• **Exercise directions**:
What needs reproducing is the run of lines in the data below starting at the line with "[00:08:27.80 to 00:08:28.80]" and ending at the line with "[00:08:34.80 to 00:08:35.80]", both ends included. Copy it exactly, without pictures, and add nothing.

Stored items
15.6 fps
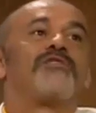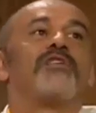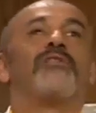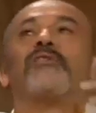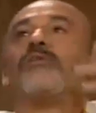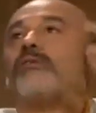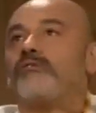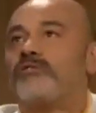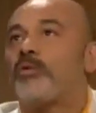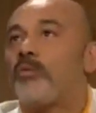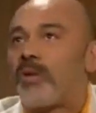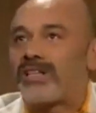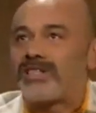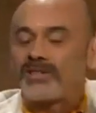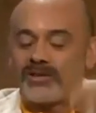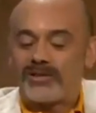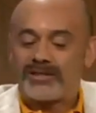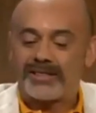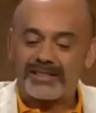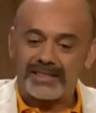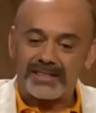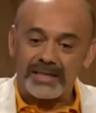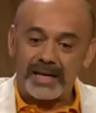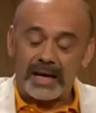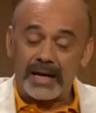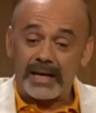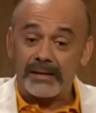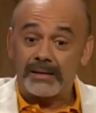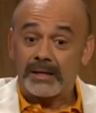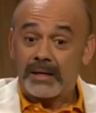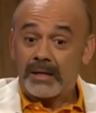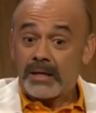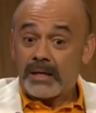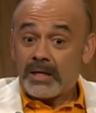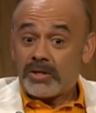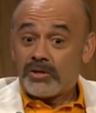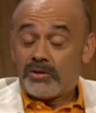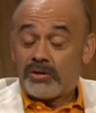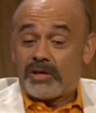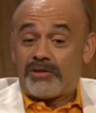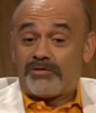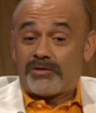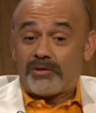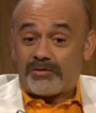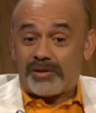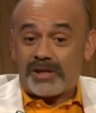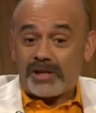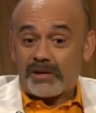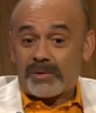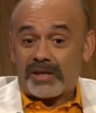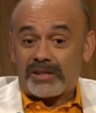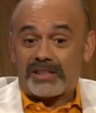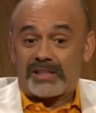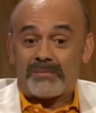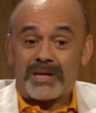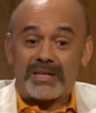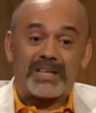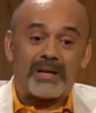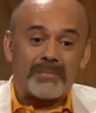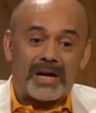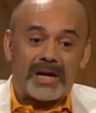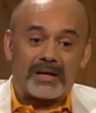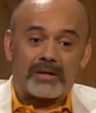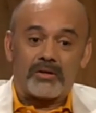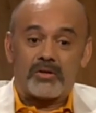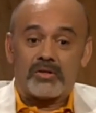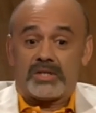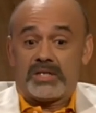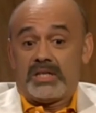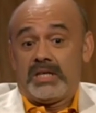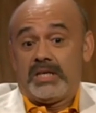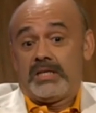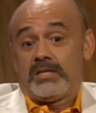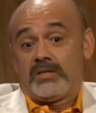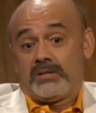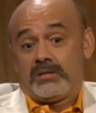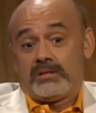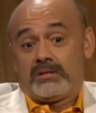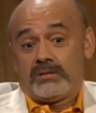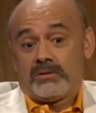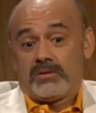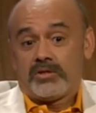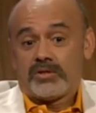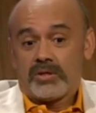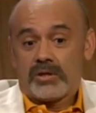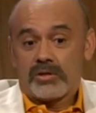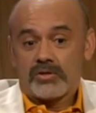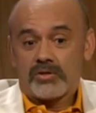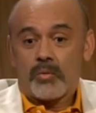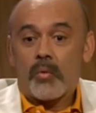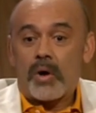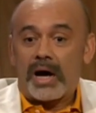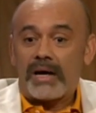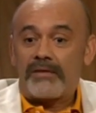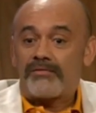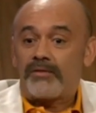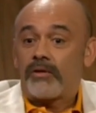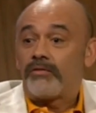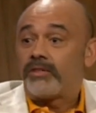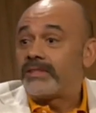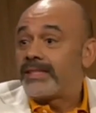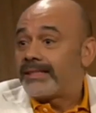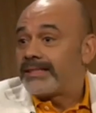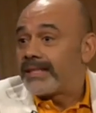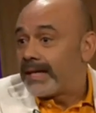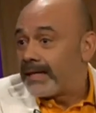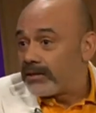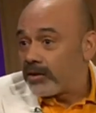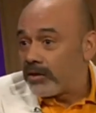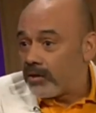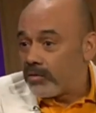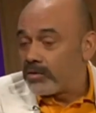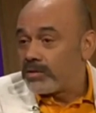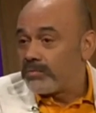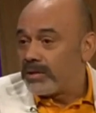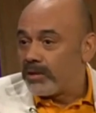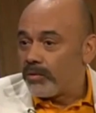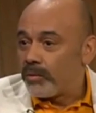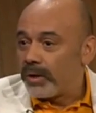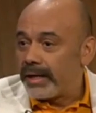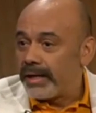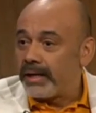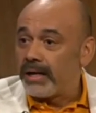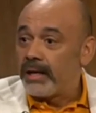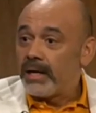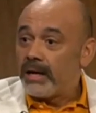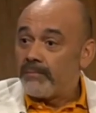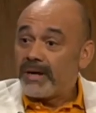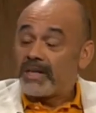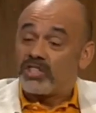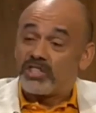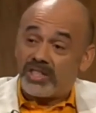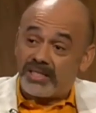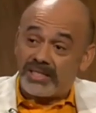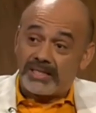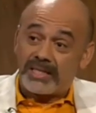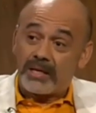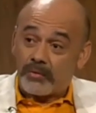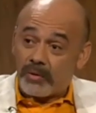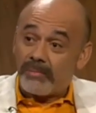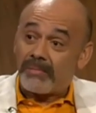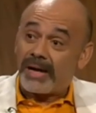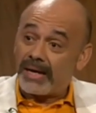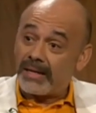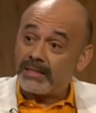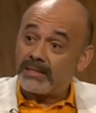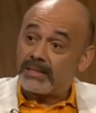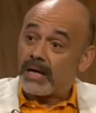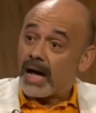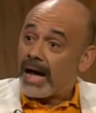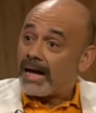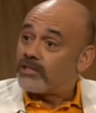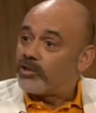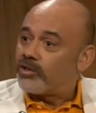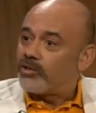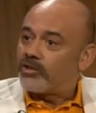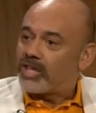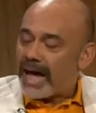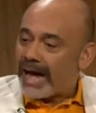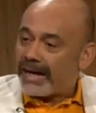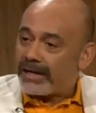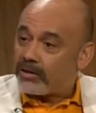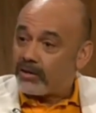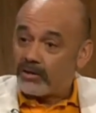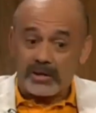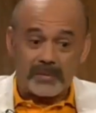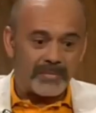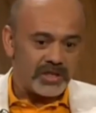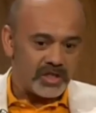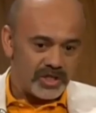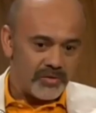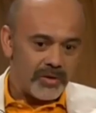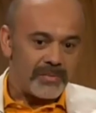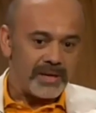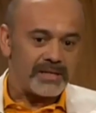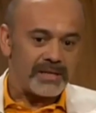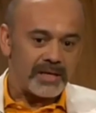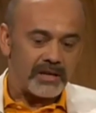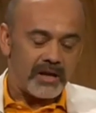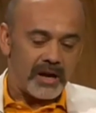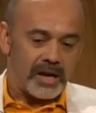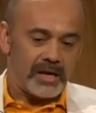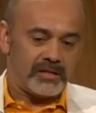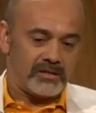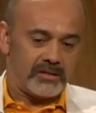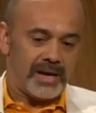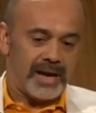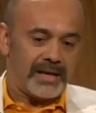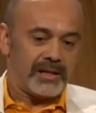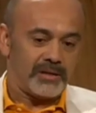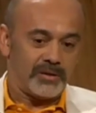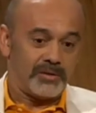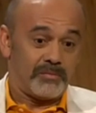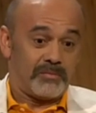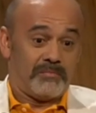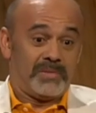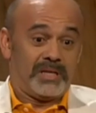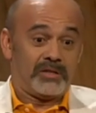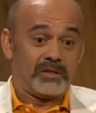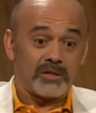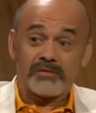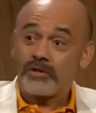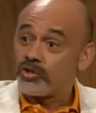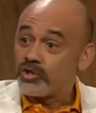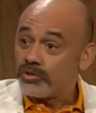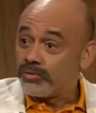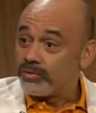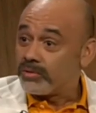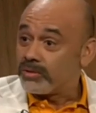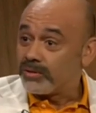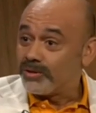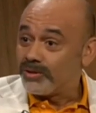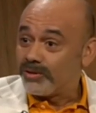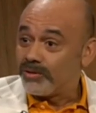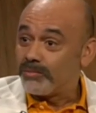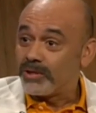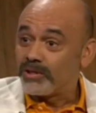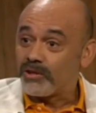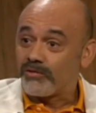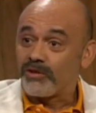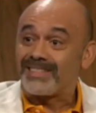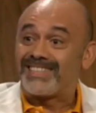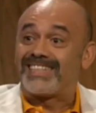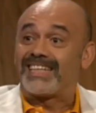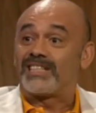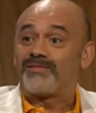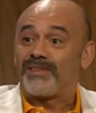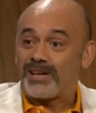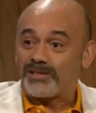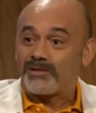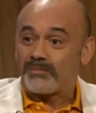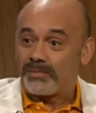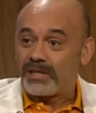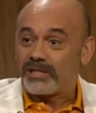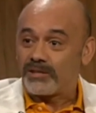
of the, of the West Coast, etc. And you know, if you think about it, Imelda Marcos is the wife of a dictator who's been away, but she still remains as a huge icon. But she remains an, as an icon because of her shoes, you know, because what? of her 6,000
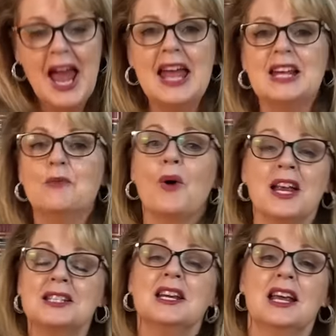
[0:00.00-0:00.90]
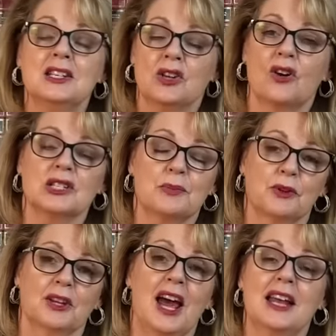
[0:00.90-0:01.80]
He went into
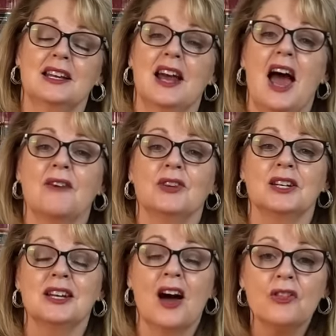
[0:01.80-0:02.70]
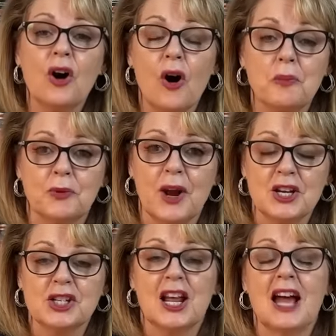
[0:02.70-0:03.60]
hospital, had to have another
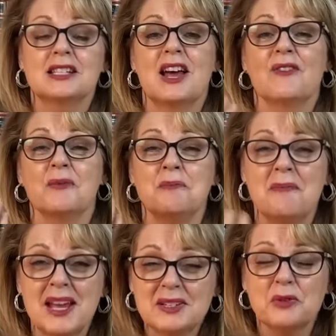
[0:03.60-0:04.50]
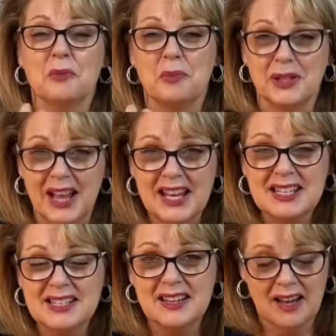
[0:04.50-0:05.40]
operation. He had to have a metal
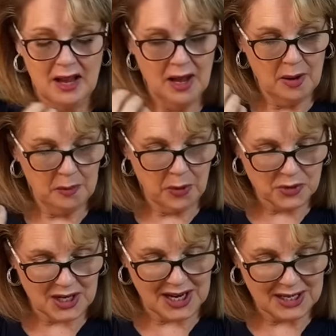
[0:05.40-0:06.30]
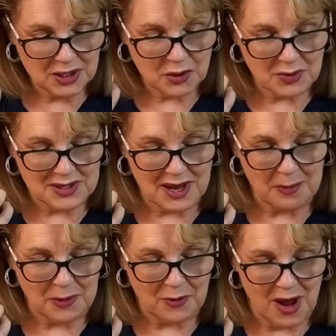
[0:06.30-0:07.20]
plate put into his
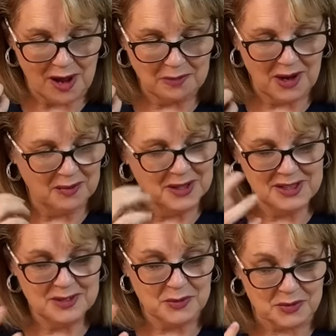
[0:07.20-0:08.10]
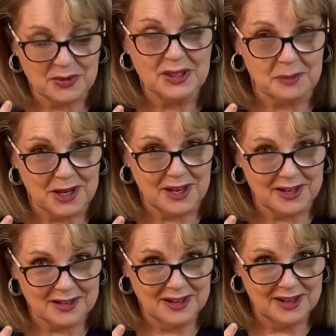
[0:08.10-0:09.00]
upper arm. I mean, this was really bad.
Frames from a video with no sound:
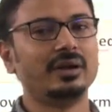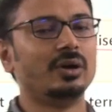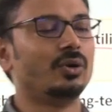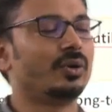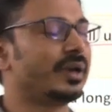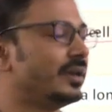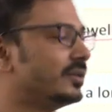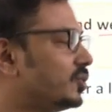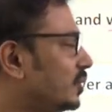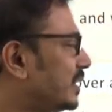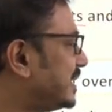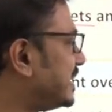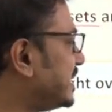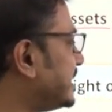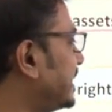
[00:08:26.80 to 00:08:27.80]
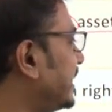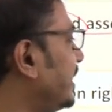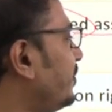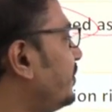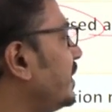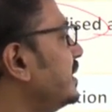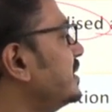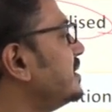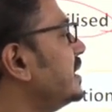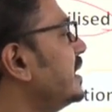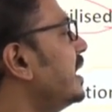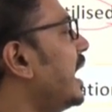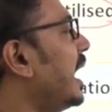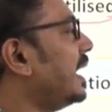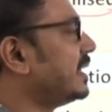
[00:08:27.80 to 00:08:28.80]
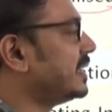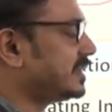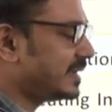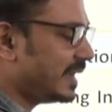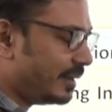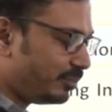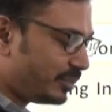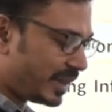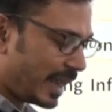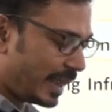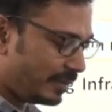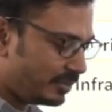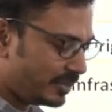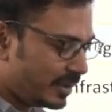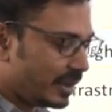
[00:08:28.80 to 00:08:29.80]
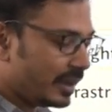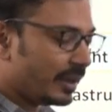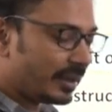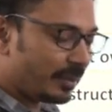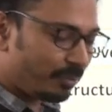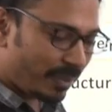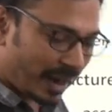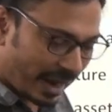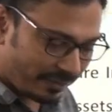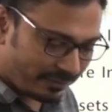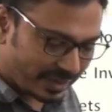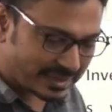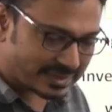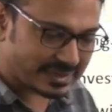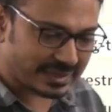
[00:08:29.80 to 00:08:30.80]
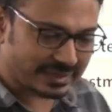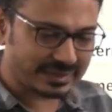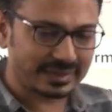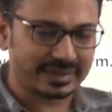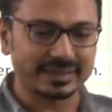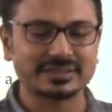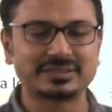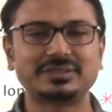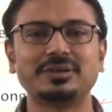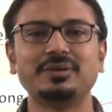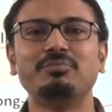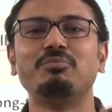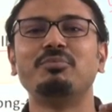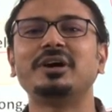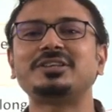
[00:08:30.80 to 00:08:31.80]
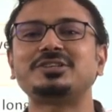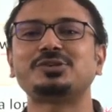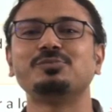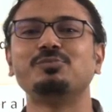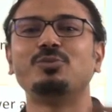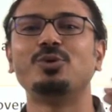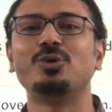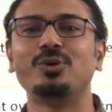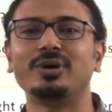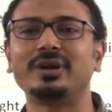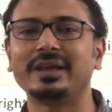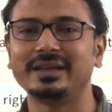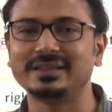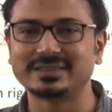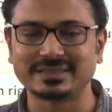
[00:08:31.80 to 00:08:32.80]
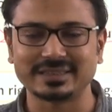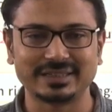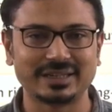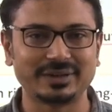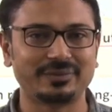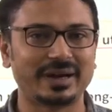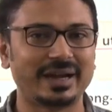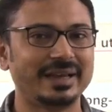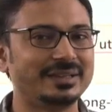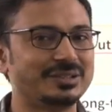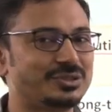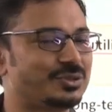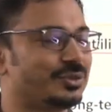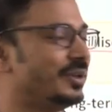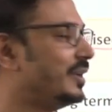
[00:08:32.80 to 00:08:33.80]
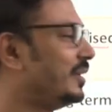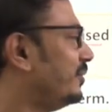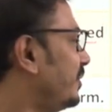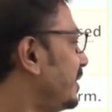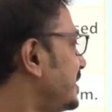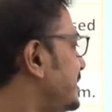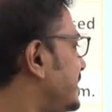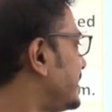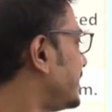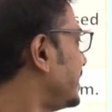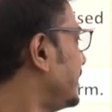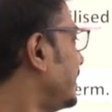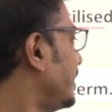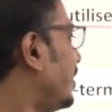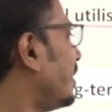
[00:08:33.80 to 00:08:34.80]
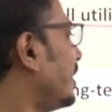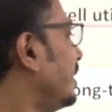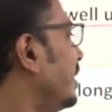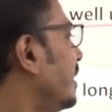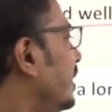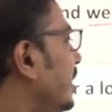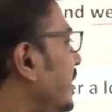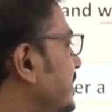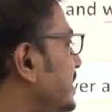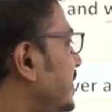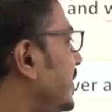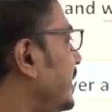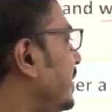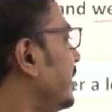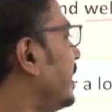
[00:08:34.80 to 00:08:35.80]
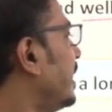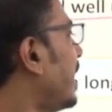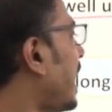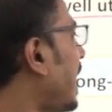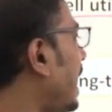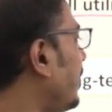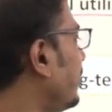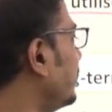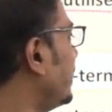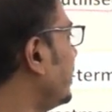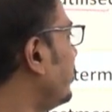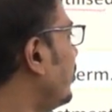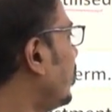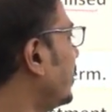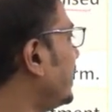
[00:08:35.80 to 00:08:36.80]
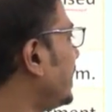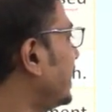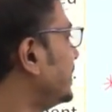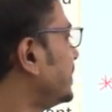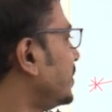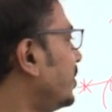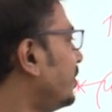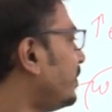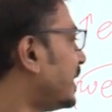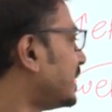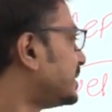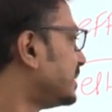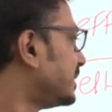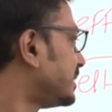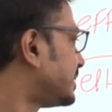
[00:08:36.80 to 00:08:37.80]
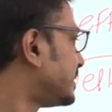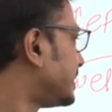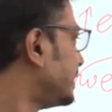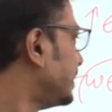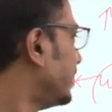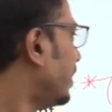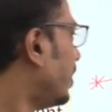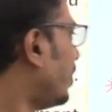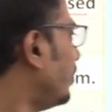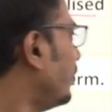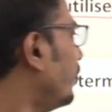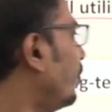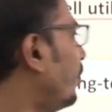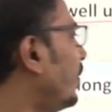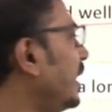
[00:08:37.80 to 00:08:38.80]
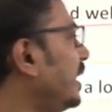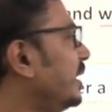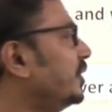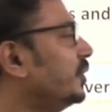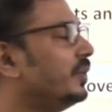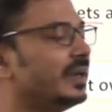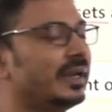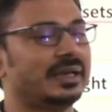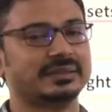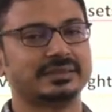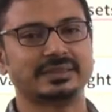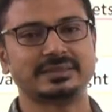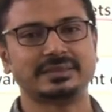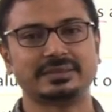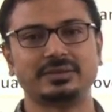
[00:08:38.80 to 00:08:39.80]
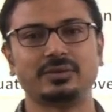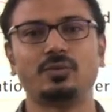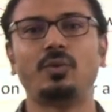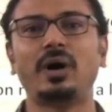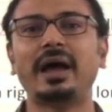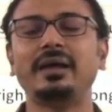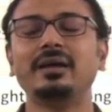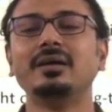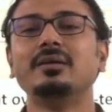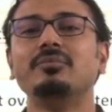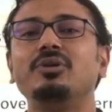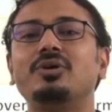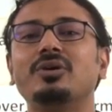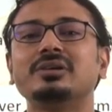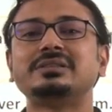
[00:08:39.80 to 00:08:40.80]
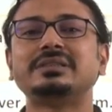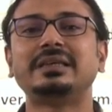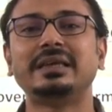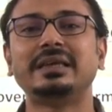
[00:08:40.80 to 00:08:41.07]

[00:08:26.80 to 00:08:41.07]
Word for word: Okay, so this is the difference. At the same time, the private sector is much more incentivized to invest, or let's say have the monetization of assets, of well-utilized assets. Why? Because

• **Completed task**:
[00:08:27.80 to 00:08:28.80]
[00:08:28.80 to 00:08:29.80]
[00:08:29.80 to 00:08:30.80]
[00:08:30.80 to 00:08:31.80]
[00:08:31.80 to 00:08:32.80]
[00:08:32.80 to 00:08:33.80]
[00:08:33.80 to 00:08:34.80]
[00:08:34.80 to 00:08:35.80]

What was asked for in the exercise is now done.